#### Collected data
Start of Block

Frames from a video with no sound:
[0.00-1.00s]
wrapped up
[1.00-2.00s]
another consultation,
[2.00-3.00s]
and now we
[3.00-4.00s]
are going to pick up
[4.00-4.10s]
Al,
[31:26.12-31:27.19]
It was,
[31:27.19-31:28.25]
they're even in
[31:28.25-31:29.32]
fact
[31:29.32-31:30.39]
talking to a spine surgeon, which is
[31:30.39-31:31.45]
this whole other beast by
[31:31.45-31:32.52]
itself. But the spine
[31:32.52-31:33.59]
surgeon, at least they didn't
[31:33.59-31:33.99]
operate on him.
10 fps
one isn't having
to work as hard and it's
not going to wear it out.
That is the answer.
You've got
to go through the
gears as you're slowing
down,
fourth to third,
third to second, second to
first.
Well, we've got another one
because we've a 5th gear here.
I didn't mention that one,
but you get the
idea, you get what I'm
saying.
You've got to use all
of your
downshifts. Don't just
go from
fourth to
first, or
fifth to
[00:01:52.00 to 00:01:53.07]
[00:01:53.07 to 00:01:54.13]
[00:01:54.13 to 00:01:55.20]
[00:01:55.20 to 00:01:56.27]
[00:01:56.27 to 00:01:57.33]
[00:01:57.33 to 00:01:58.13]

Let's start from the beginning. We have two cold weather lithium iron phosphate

End of Block

#### TASK OBJECTIVE
Please repeat each entry. Keep every word the same.

#### TASK ANSWER
Frames from a video with no sound:
[0.00-1.00s]
wrapped up
[1.00-2.00s]
another consultation,
[2.00-3.00s]
and now we
[3.00-4.00s]
are going to pick up
[4.00-4.10s]
Al,
[31:26.12-31:27.19]
It was,
[31:27.19-31:28.25]
they're even in
[31:28.25-31:29.32]
fact
[31:29.32-31:30.39]
talking to a spine surgeon, which is
[31:30.39-31:31.45]
this whole other beast by
[31:31.45-31:32.52]
itself. But the spine
[31:32.52-31:33.59]
surgeon, at least they didn't
[31:33.59-31:33.99]
operate on him.
10 fps
one isn't having
to work as hard and it's
not going to wear it out.
That is the answer.
You've got
to go through the
gears as you're slowing
down,
fourth to third,
third to second, second to
first.
Well, we've got another one
because we've a 5th gear here.
I didn't mention that one,
but you get the
idea, you get what I'm
saying.
You've got to use all
of your
downshifts. Don't just
go from
fourth to
first, or
fifth to
[00:01:52.00 to 00:01:53.07]
[00:01:53.07 to 00:01:54.13]
[00:01:54.13 to 00:01:55.20]
[00:01:55.20 to 00:01:56.27]
[00:01:56.27 to 00:01:57.33]
[00:01:57.33 to 00:01:58.13]

Let's start from the beginning. We have two cold weather lithium iron phosphate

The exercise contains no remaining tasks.